━━━ Records supplied

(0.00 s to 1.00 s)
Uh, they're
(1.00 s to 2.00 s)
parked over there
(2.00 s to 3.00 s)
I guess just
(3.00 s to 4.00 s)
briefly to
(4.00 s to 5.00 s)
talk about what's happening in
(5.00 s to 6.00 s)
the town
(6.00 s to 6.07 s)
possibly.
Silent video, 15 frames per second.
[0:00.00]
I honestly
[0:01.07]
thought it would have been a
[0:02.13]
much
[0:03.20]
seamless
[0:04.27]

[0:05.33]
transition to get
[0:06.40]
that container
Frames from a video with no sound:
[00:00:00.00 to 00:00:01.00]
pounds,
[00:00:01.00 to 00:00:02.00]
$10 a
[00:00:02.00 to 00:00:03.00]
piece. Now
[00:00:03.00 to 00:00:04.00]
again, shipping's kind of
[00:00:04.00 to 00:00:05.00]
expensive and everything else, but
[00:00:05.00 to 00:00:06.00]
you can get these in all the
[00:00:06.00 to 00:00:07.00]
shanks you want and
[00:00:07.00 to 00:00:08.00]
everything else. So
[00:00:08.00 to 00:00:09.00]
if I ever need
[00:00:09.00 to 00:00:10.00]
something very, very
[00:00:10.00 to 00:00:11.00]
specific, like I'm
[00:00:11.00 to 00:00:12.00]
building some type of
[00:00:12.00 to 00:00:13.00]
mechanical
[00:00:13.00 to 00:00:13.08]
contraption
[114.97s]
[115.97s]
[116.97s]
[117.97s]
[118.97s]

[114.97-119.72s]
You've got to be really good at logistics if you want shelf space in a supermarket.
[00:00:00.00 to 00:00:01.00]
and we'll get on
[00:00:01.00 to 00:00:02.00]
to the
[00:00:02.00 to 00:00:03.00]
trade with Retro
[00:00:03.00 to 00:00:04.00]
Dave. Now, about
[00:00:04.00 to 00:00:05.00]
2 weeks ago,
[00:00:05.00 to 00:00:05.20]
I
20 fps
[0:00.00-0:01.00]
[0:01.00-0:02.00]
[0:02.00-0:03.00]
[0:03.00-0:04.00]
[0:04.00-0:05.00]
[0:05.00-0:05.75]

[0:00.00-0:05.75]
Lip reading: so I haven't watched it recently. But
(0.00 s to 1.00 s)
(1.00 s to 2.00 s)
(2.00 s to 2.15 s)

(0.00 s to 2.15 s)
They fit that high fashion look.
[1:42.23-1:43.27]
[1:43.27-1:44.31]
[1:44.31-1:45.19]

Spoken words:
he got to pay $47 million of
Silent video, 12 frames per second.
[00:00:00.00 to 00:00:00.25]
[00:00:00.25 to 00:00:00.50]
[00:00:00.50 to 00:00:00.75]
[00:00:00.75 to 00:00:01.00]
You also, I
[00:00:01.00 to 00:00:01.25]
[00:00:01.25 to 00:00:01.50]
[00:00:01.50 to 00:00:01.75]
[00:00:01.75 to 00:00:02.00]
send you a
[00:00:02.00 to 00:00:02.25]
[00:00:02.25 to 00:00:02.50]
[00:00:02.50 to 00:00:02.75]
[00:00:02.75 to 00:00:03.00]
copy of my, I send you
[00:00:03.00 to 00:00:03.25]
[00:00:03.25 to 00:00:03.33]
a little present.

━━━━━━

About this exercise: Repeat the records verbatim, every one of them.

Exercise response:
(0.00 s to 1.00 s)
Uh, they're
(1.00 s to 2.00 s)
parked over there
(2.00 s to 3.00 s)
I guess just
(3.00 s to 4.00 s)
briefly to
(4.00 s to 5.00 s)
talk about what's happening in
(5.00 s to 6.00 s)
the town
(6.00 s to 6.07 s)
possibly.
Silent video, 15 frames per second.
[0:00.00]
I honestly
[0:01.07]
thought it would have been a
[0:02.13]
much
[0:03.20]
seamless
[0:04.27]

[0:05.33]
transition to get
[0:06.40]
that container
Frames from a video with no sound:
[00:00:00.00 to 00:00:01.00]
pounds,
[00:00:01.00 to 00:00:02.00]
$10 a
[00:00:02.00 to 00:00:03.00]
piece. Now
[00:00:03.00 to 00:00:04.00]
again, shipping's kind of
[00:00:04.00 to 00:00:05.00]
expensive and everything else, but
[00:00:05.00 to 00:00:06.00]
you can get these in all the
[00:00:06.00 to 00:00:07.00]
shanks you want and
[00:00:07.00 to 00:00:08.00]
everything else. So
[00:00:08.00 to 00:00:09.00]
if I ever need
[00:00:09.00 to 00:00:10.00]
something very, very
[00:00:10.00 to 00:00:11.00]
specific, like I'm
[00:00:11.00 to 00:00:12.00]
building some type of
[00:00:12.00 to 00:00:13.00]
mechanical
[00:00:13.00 to 00:00:13.08]
contraption
[114.97s]
[115.97s]
[116.97s]
[117.97s]
[118.97s]

[114.97-119.72s]
You've got to be really good at logistics if you want shelf space in a supermarket.
[00:00:00.00 to 00:00:01.00]
and we'll get on
[00:00:01.00 to 00:00:02.00]
to the
[00:00:02.00 to 00:00:03.00]
trade with Retro
[00:00:03.00 to 00:00:04.00]
Dave. Now, about
[00:00:04.00 to 00:00:05.00]
2 weeks ago,
[00:00:05.00 to 00:00:05.20]
I
20 fps
[0:00.00-0:01.00]
[0:01.00-0:02.00]
[0:02.00-0:03.00]
[0:03.00-0:04.00]
[0:04.00-0:05.00]
[0:05.00-0:05.75]

[0:00.00-0:05.75]
Lip reading: so I haven't watched it recently. But
(0.00 s to 1.00 s)
(1.00 s to 2.00 s)
(2.00 s to 2.15 s)

(0.00 s to 2.15 s)
They fit that high fashion look.
[1:42.23-1:43.27]
[1:43.27-1:44.31]
[1:44.31-1:45.19]

Spoken words:
he got to pay $47 million of
Silent video, 12 frames per second.
[00:00:00.00 to 00:00:00.25]
[00:00:00.25 to 00:00:00.50]
[00:00:00.50 to 00:00:00.75]
[00:00:00.75 to 00:00:01.00]
You also, I
[00:00:01.00 to 00:00:01.25]
[00:00:01.25 to 00:00:01.50]
[00:00:01.50 to 00:00:01.75]
[00:00:01.75 to 00:00:02.00]
send you a
[00:00:02.00 to 00:00:02.25]
[00:00:02.25 to 00:00:02.50]
[00:00:02.50 to 00:00:02.75]
[00:00:02.75 to 00:00:03.00]
copy of my, I send you
[00:00:03.00 to 00:00:03.25]
[00:00:03.25 to 00:00:03.33]
a little present.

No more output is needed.